And he said to the people: Go, and compass the city, armed, marching before the ark of the Lord.
8 En het geschiedde, gelijk Jozua tot het volk gesproken had, zo gingen de zeven priesters, dragende zeven ramsbazuinen, voor het aangezicht des HEEREN; zij trokken door en bliezen met de bazuinen; en de ark des verbonds des HEEREN volgde hen na;
And when Josue had ended his words, and the seven priests blew the seven trumpets before the ark of the covenant of the Lord,
9 En wie toegerust was, ging voor het aangezicht der priesteren, die de bazuinen bliezen; en de achtertocht volgde de ark na, terwijl men ging en blies met de bazuinen.
And all the armed men went before, the rest of the common people followed the ark, and the sound of the trumpets was heard on all sides.
10 Jozua nu had het volk geboden, zeggende: Gij zult niet juichen, ja, gij zult uw stem niet laten horen, en geen woord zal er uit uw mond uitgaan, tot op den dag, wanneer ik tot ulieden zeggen zal: Juicht! dan zult gij juichen.
But Josue had commanded the people, saying: You shall not shout, nor shall your voice be heard, nor any word go out of your mouth: until the day come wherein I shall say to you: Cry, and shout.
11 En hij deed de ark des HEEREN rondom de stad gaan, omringende dezelve eenmaal; toen kwamen zij weder in het leger, en vernachtten in het leger.
So the ark of the Lord went about the city once a day, and returning into the camp, abode there.

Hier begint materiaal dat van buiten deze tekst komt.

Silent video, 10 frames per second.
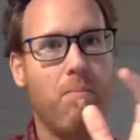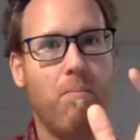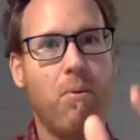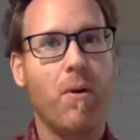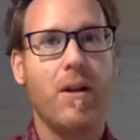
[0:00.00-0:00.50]

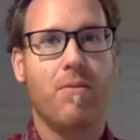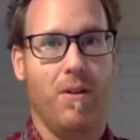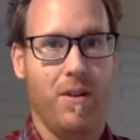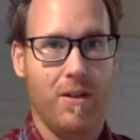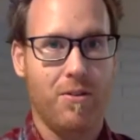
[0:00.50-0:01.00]
Point of all
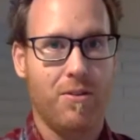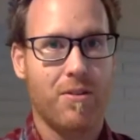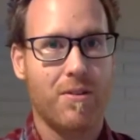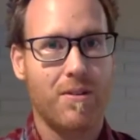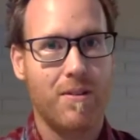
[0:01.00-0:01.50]
this
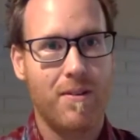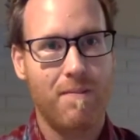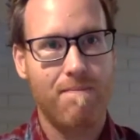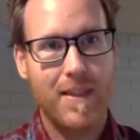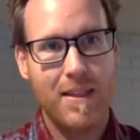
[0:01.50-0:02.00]

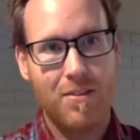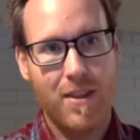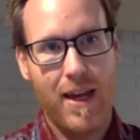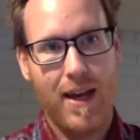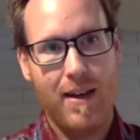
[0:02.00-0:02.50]
is
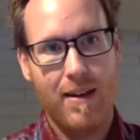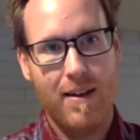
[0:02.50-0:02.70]
that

12 Daarna stond Jozua des morgens vroeg op, en de priesters droegen de ark des HEEREN.
And Josue rising before day, the priests took the ark of the Lord,
13 En de zeven priesters, dragende de zeven ramsbazuinen voor de ark des HEEREN, gingen voort, en bliezen met de bazuinen; en de toegerusten gingen voor hun aangezichten, en de achtertocht volgde de ark des HEEREN na, terwijl men ging en blies met de bazuinen.
And seven of them seven trumpets, which are used in the jubilee: and they went before the ark of the Lord walking and sounding the trumpets: and the armed men went before them, and the rest of the common people followed the ark, and they blew the trumpets.
14 Alzo gingen zij eenmaal rondom de stad op den tweeden dag; en zij keerden weder in het leger. Alzo deden zij zes dagen lang.
And they went round about the city the second day once, and returned into the camp. So they did six days.
15 En het geschiedde op den zevenden dag, dat zij zich vroeg opmaakten, met het opgaan des dageraads, en zij gingen rondom de stad, naar dezelve wijze, zevenmaal; alleenlijk op dien dag gingen zij zevenmaal rondom de stad.
But the seventh day, rising up early, they went about the city, as it was ordered, seven times.
16 En het geschiedde ten zevenden male, als de priesters met de bazuinen bliezen, dat Jozua tot het volk sprak: Juicht, want de HEERE heeft ulieden de stad gegeven!
And when in the seventh going about the priests sounded with the trumpets, Josue said to all Israel: Shout: for the Lord hath delivered the city to you:
17 Doch deze stad zal den HEERE verbannen zijn, zij en al wat daarin is; alleenlijk zal de hoer Rachab levend blijven, zij en allen, die met haar in het huis zijn, omdat zij de boden, die wij uitgezonden hadden, verborgen heeft.
And let this city be an anathema, and all things that are in it, to the Lord. Let only Rahab the harlot live, with all that are with her in the house: for she hid the messengers whom we sent.
18 Alleenlijk dat gijlieden u wacht van het verbannene, opdat gij u misschien niet verbant, mits nemende van het verbannene, en het leger van Israel niet stelt tot een ban, noch datzelve beroert.
But beware ye lest you touch ought of those things that are forbidden, and you be guilty of transgression, and all the camp of Israel be under sin, and be troubled.
19 Maar al het zilver en goud, en de koperen en ijzeren vaten, zullen den HEERE heilig zijn; tot den schat des HEEREN zullen zij komen.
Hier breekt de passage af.